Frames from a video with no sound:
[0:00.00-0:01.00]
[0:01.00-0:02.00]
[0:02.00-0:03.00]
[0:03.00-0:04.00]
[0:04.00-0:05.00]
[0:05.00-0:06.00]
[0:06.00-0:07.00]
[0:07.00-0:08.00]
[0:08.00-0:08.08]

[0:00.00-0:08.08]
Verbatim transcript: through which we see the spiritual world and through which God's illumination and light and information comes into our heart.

---

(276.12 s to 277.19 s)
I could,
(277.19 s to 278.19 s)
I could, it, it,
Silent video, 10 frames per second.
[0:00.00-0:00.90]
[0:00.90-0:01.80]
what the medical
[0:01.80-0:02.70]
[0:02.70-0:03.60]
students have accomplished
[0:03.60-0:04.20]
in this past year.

• [EXERCISE DETAILS] Only the lines of the data holding the string "video" are wanted; copy each of them.

• [ANSWER SECTION]
Frames from a video with no sound:
Silent video, 10 frames per second.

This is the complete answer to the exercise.